(Stored data entries)
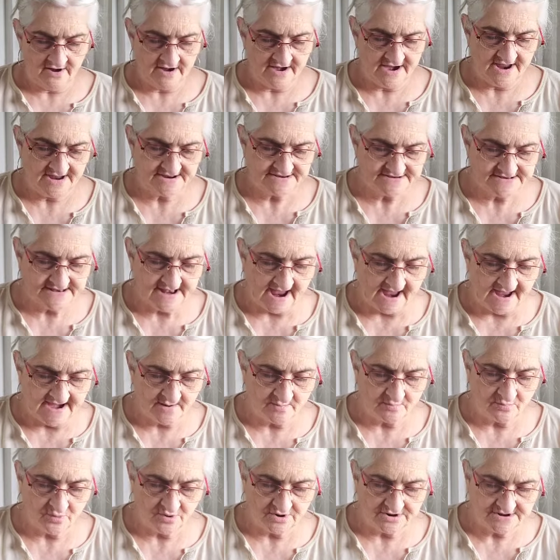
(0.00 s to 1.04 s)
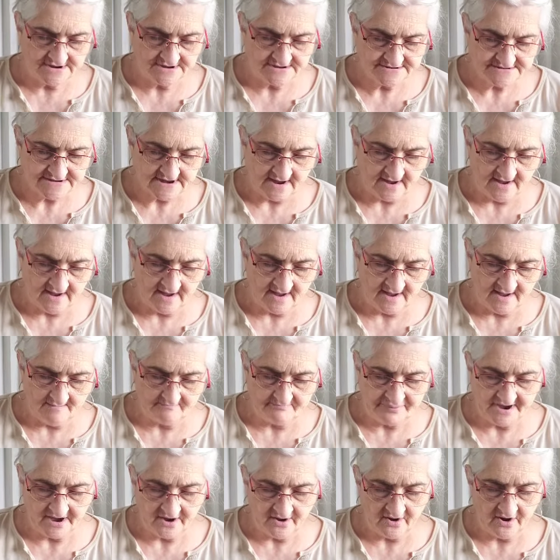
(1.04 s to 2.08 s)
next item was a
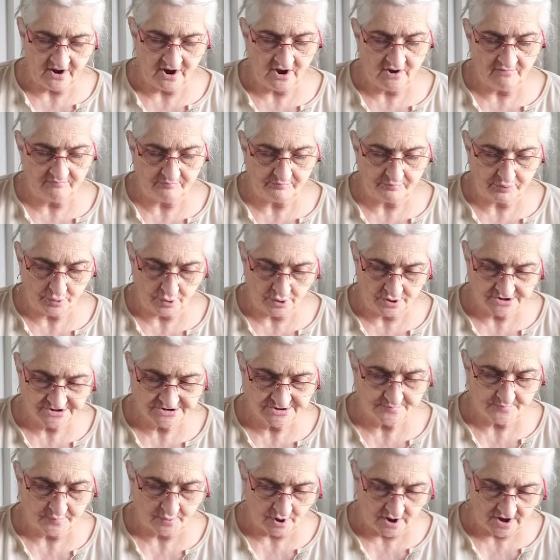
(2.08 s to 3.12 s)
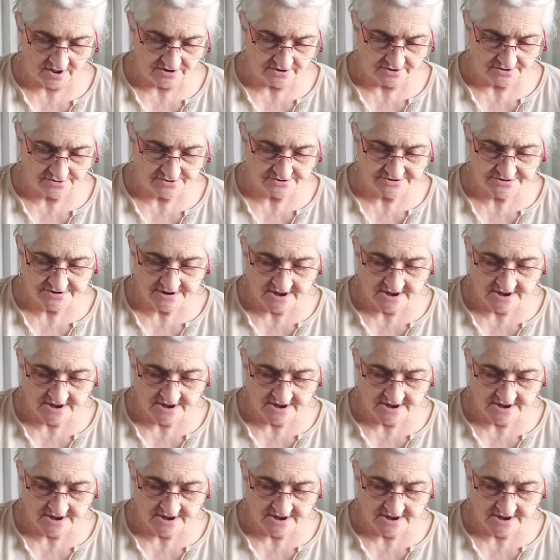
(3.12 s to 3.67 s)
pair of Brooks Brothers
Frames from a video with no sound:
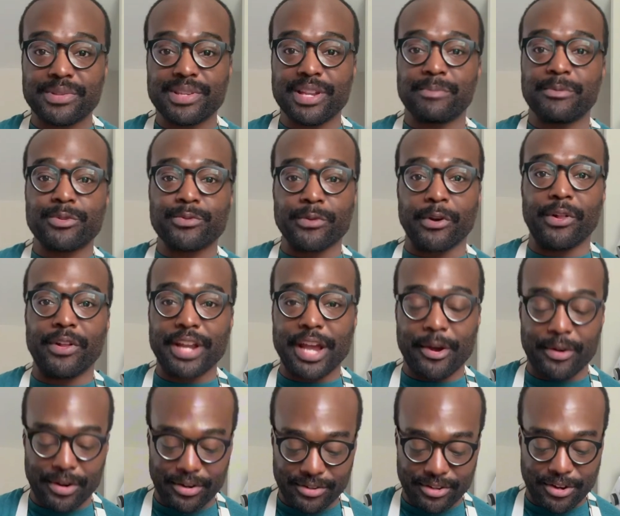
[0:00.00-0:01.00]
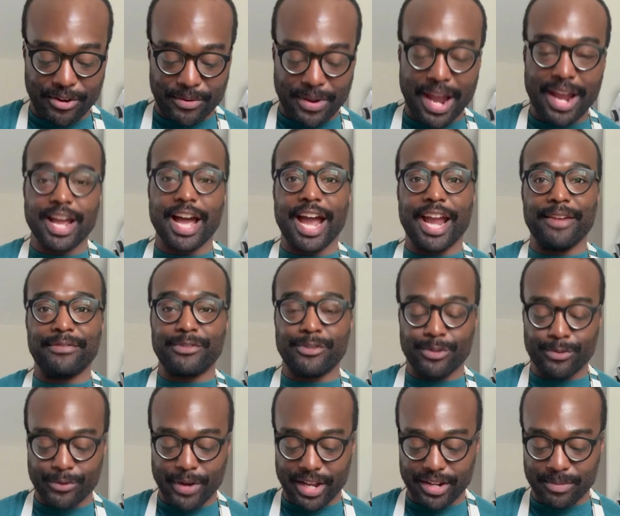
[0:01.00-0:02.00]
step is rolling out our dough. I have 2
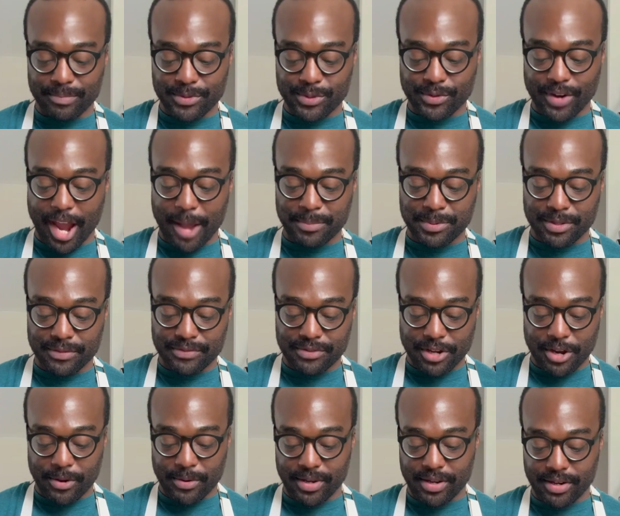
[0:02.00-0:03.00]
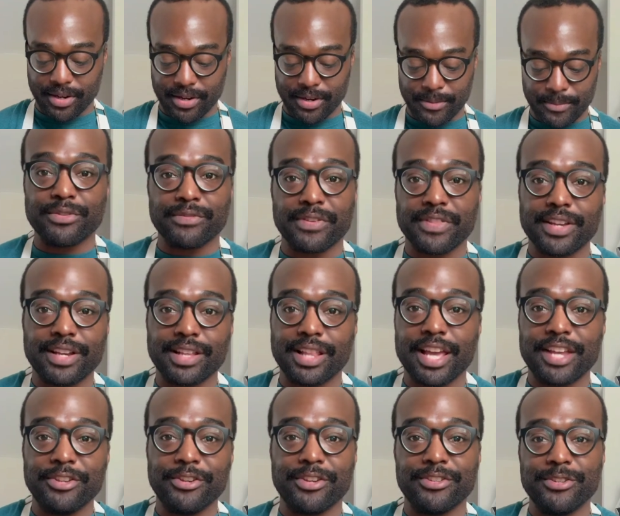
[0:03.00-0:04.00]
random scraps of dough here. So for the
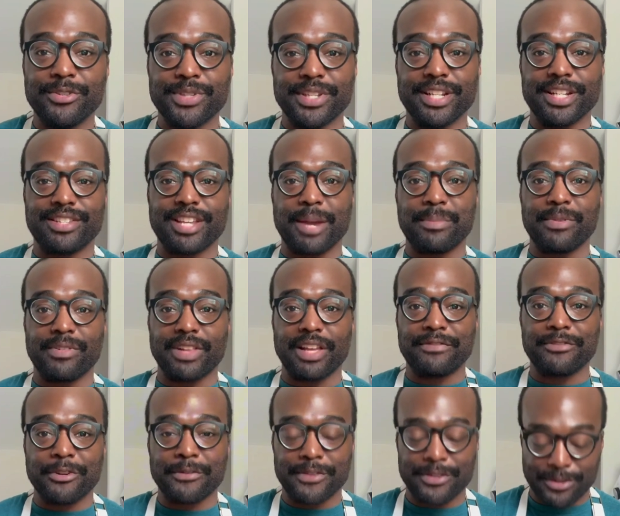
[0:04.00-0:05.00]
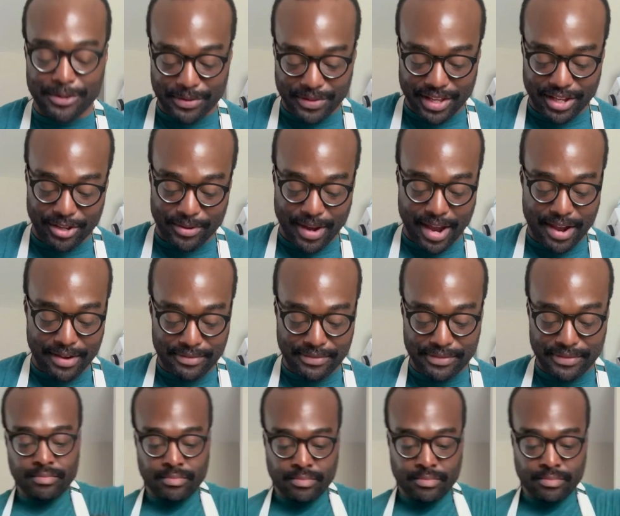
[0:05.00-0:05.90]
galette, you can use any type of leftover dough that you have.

...

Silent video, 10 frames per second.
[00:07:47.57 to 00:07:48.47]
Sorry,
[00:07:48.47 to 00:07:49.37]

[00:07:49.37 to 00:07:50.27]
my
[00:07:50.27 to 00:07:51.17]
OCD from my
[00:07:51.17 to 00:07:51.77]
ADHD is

Exercise brief: Every line above that holds the string "video" should be copied out.

Response to the task:
Frames from a video with no sound:
Silent video, 10 frames per second.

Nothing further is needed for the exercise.